Ah well, that's just the way it goes...
Reply
ann adams 4-26-2006 @ 11:17AM
The difference for me (when the three girls were in diapers (rather like triplets) and now (where everything is a crisis and they just can't stand it one more second) is that I could sleepwalk through the feedings, the rocking, and the diaper changes. I didn't have to think.
Now I do and if I don't listen carefully to what they're saying, I find myself having given permission for some things I would never allow normally.
"Grandma, can I make something?" Why oh why didn't I think to ask "What are you planning to make"?

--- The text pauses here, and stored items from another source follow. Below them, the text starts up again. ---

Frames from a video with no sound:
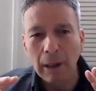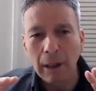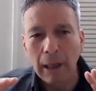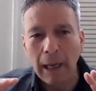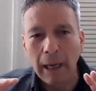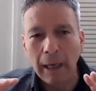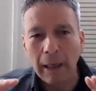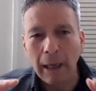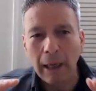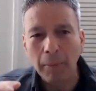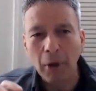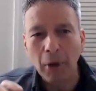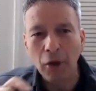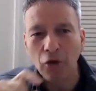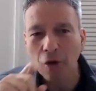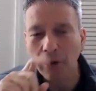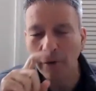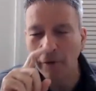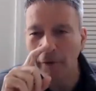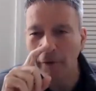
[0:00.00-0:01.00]
like, I'm not
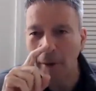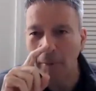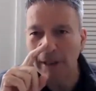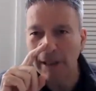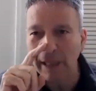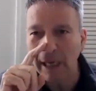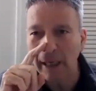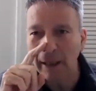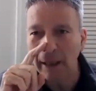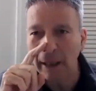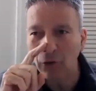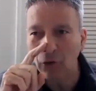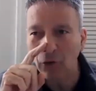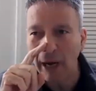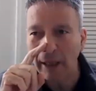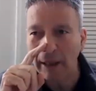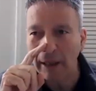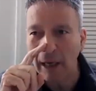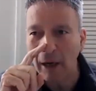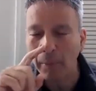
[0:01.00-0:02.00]
sure if I'm saying that
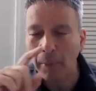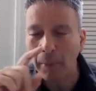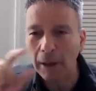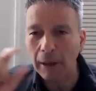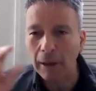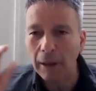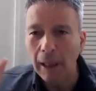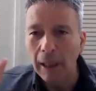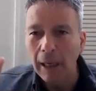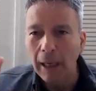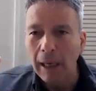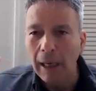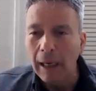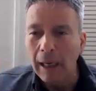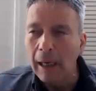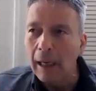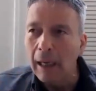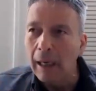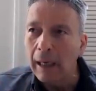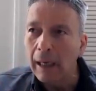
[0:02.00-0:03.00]
right now, but
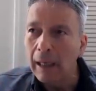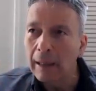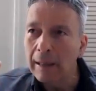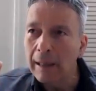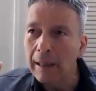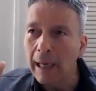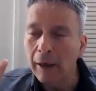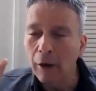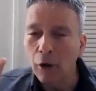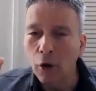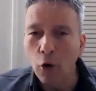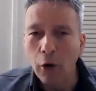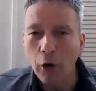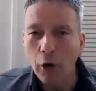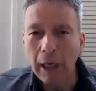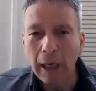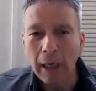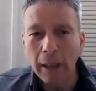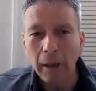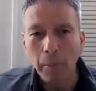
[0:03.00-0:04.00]
it's like
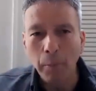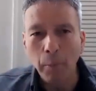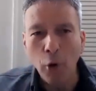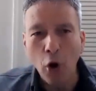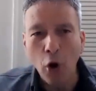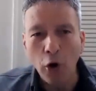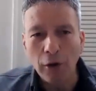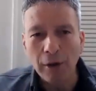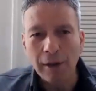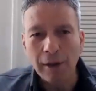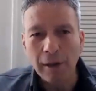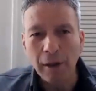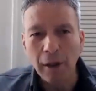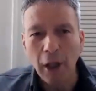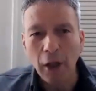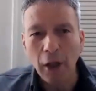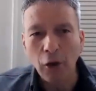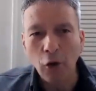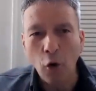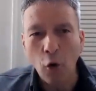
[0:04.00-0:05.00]
looking at a person
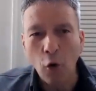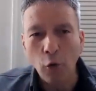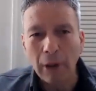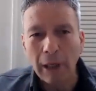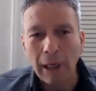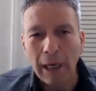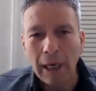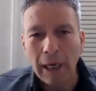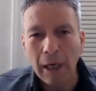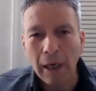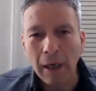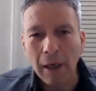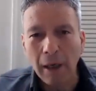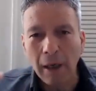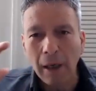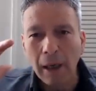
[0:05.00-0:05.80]
not only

Whatever it was involved a mixture of dry oatmeal, honey, peanut butter, and posibly a little vinegar so I couldn't even turn it into cookies.
Reply
Wendy 4-26-2006 @ 1:23PM
I just wrote about this not long ago. Hearing it gets harder in some ways is the last thing a new mom can bear. But the topography simply changes.
Reply
patti 4-28-2006 @ 1:50PM
I think it's gotten much harder as Sofia has gotten older. This is the hardest year by far in my now five years of parenting. Sure, the newborn stuff was physically exhausting, but the minutia of that was not nearly as wearing as the emotional exhaustion of raising a child who is coming into her own: Her own opinions, thoughts, wants. I LOVED mothering a baby. Mothering a 16-year old in a five-year old's body...? I clearly no longer have 100% control, and as she grows more and more away from me, and more tangibly close to life's lessons, my heart breaks a little more each day. But I honestly think it's my own issue, and nothing to do with who my daughter is becoming. It's definitely a learning experience for me about who I really am.
Reply
Leanne 4-28-2006 @ 3:06PM
As a mom of twins, it gets harder as they get older. I don't care what anyone else says! When I just had my one oldest child, it did get easier as she got bigger, because she was more independent. Not so with the twins. Yes they are more independent now that they are two, but OH HOLY HELL I can't go two different directions at once!!!! So for the old lady who said it would get harder, she was right. Give me sleep deprivation anyday. At least I could nap when they napped and sit down for 5 consecutive minutes. Not anymore--it's constant vigilance and firefighting. And now that we have a 7 month old who is trying to crawl everywhere? Oh, forget it, where's the prozac and vodka????!!!!